Could you transcribe every record below exactly, leaving out any pictures?

***** Dataset records *****

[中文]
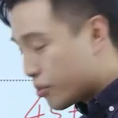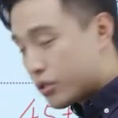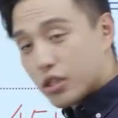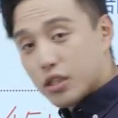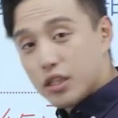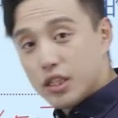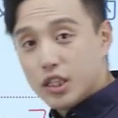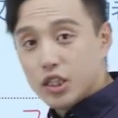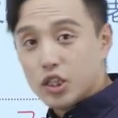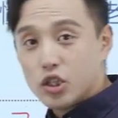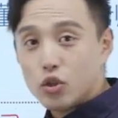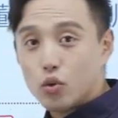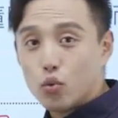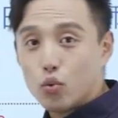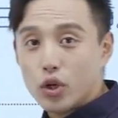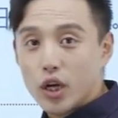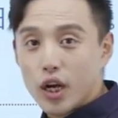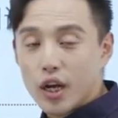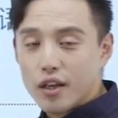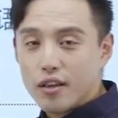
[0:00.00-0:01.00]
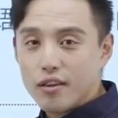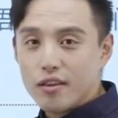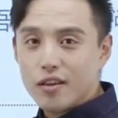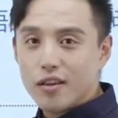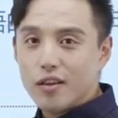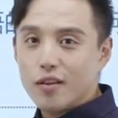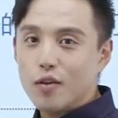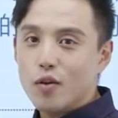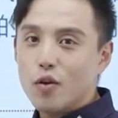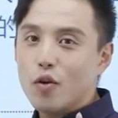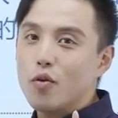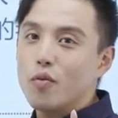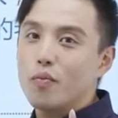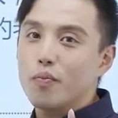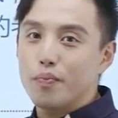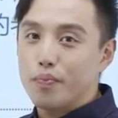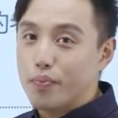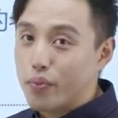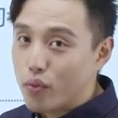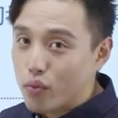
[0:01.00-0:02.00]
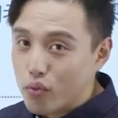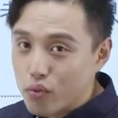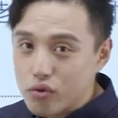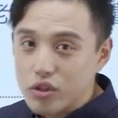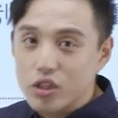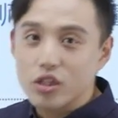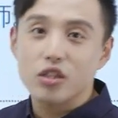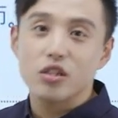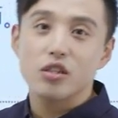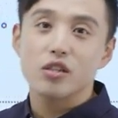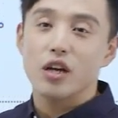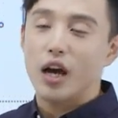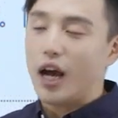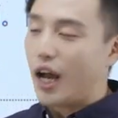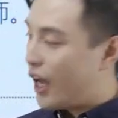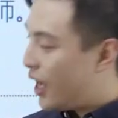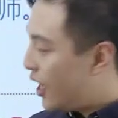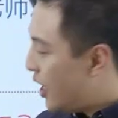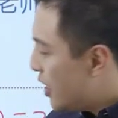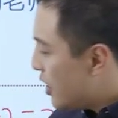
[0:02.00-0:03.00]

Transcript: 不是七十五人？不是啊，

*****

=== Exercise response ===
[中文]
[0:00.00-0:01.00]
[0:01.00-0:02.00]
[0:02.00-0:03.00]

Transcript: 不是七十五人？不是啊，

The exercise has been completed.